Los Angeles

Francisco Corzas

The Zora Gallery

Corzas’ paintings depict calm troupes of brigands with a softened debt owed to Goya’s late period House of the Deaf Man murals. Built by glazed blushes of low key earth colors, silhouetted before a broad expanse of sienna rear lighting, his figures possess a faintly melancholy but imposing presence by establishing direct contact with the viewer. With their generalized bodies and caricature faces of broad lips and wandering, walleyed stares, they seem harmless enough. But by their very structural vaporousness, materialized as if from the dusky glow of a regional, romantic twilight of past glory, they represent messengers from a spirit world of memories or hallucinations.

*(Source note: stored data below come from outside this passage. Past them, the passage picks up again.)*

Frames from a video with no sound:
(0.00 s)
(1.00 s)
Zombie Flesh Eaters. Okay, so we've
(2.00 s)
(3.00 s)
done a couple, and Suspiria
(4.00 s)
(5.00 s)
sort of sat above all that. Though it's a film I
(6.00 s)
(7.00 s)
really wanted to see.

Corzas establishes his visions before a low horizon, and embeds them in a plane of mystery to produce a mood of slow solemnity.

The effect of My Mother’s Visitors, Carnival No. 1, or Magicians No. 2 may be likened to having thrown wide the front door to a silent band of premature All Soul’s Eve specters who will momentarily demand a gift more substantial than sweets, and if denied, commit a deed more gross than a mere trick.

The accompanying paintings of the artist and nude model and a series of tender, remarkable mixed media drawings, reveal a painter of interest who has much to offer. He must avoid the obvious pitfalls of excess historic derivation through adoration, or he may come to rely on facility to mass-produce the chic. He walks a thin line between his sources and skills and emerges, in his first U. S. showing, as a young artist I of whom to take note.